Alcohol


Para muchos, tomarse una caña en el bar marcó el inicio de esto que llaman nueva normalidad. Admito que yo también he disfrutado de volver a pisar barra y terraza en mis bares favoritos, como el Enxa, el San Jaime, el Zum Zum o el Marte, y de retomar las comidas en el Dezaseis, ese lugar donde disfrutan estómago y espíritu al mismo tiempo. Pero a mí es otra clase de alcohol el que me ha confirmado que de verdad empezamos a dejar atrás la pesadilla del coronavirus. Y es que en el supermercado, tras más de tres meses completamente agotado, he vuelto a encontrar alcohol de 96 grados. Ha sido alucinante. Admito que ahora que ya no hay escasez de geles hidroalcohólicos su utilidad es sustancialmente menor, pero me he comprado un bote por el mero hecho de poseer algo que hasta hace muy poco era un imposible, como pasó con la levadura o la harina.
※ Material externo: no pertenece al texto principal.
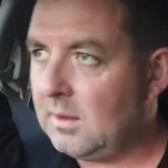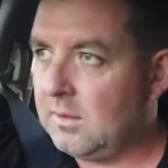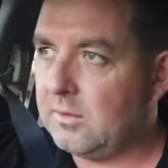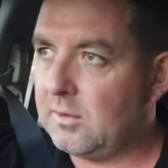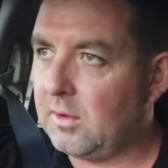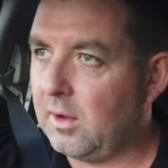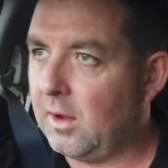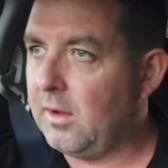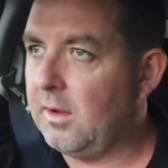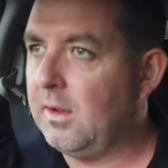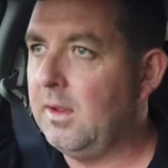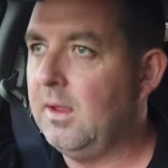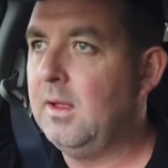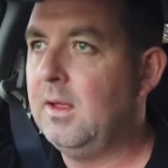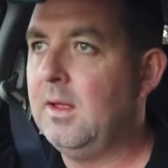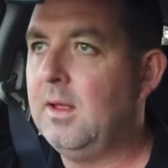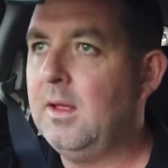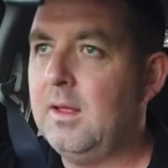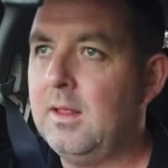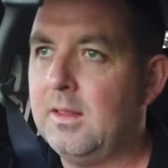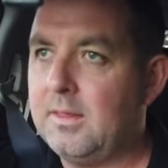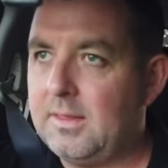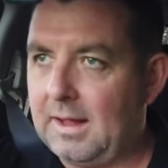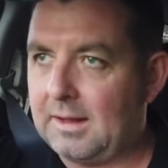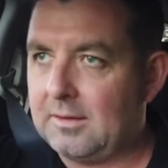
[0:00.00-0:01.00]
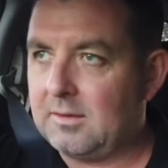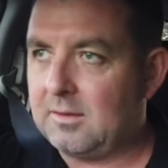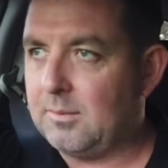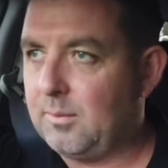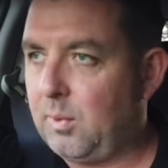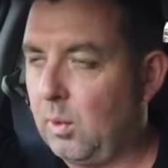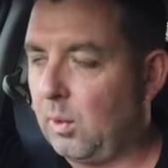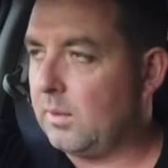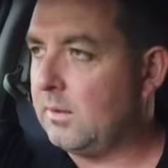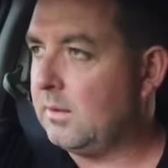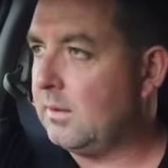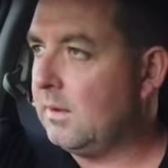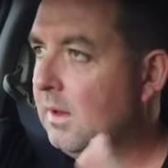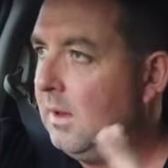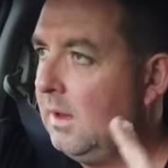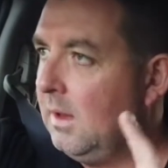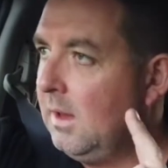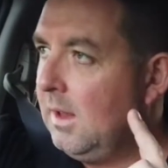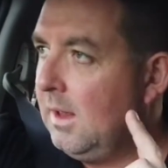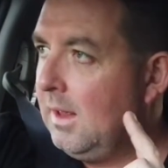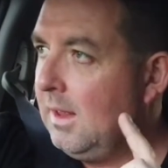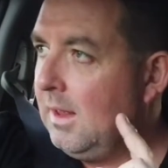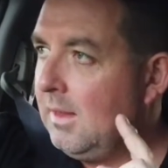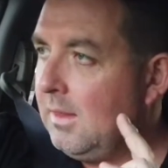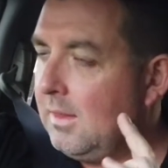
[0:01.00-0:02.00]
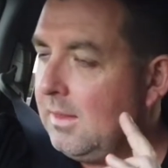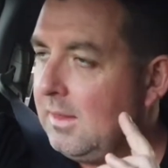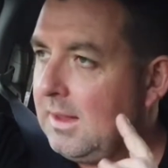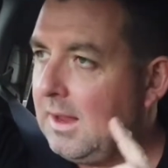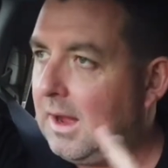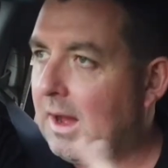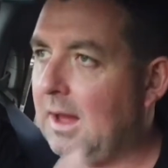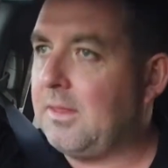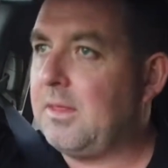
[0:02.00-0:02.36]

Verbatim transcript: So that's important. The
Y también, claro está, por lo que pueda pasar. Porque la placidez que me ha proporcionado el fin del desabastecimiento del alcohol de 96 grados se entremezcla estos días inciertos con las noticias de rebrotes en China, en Alemania y en lugares mucho menos lejanos como Lleida, que han hecho que resuene con fuerza la palabra maldita: confinamiento. Los germanos ya lo han decretado para una zona del país en la que viven 360.000 personas y aquí en España el Gobierno advierte de que volverá a decretar el estado de alarma si la cosa se pone fea. Así que cada vez que veo a gente sin mascarilla por la calle o grupos enormes de fiesta o botellón me dan ganas de decirles: ¿Pero qué estáis haciendo? Cuando estemos encerrados en casa en pleno agosto vendrán las lamentaciones.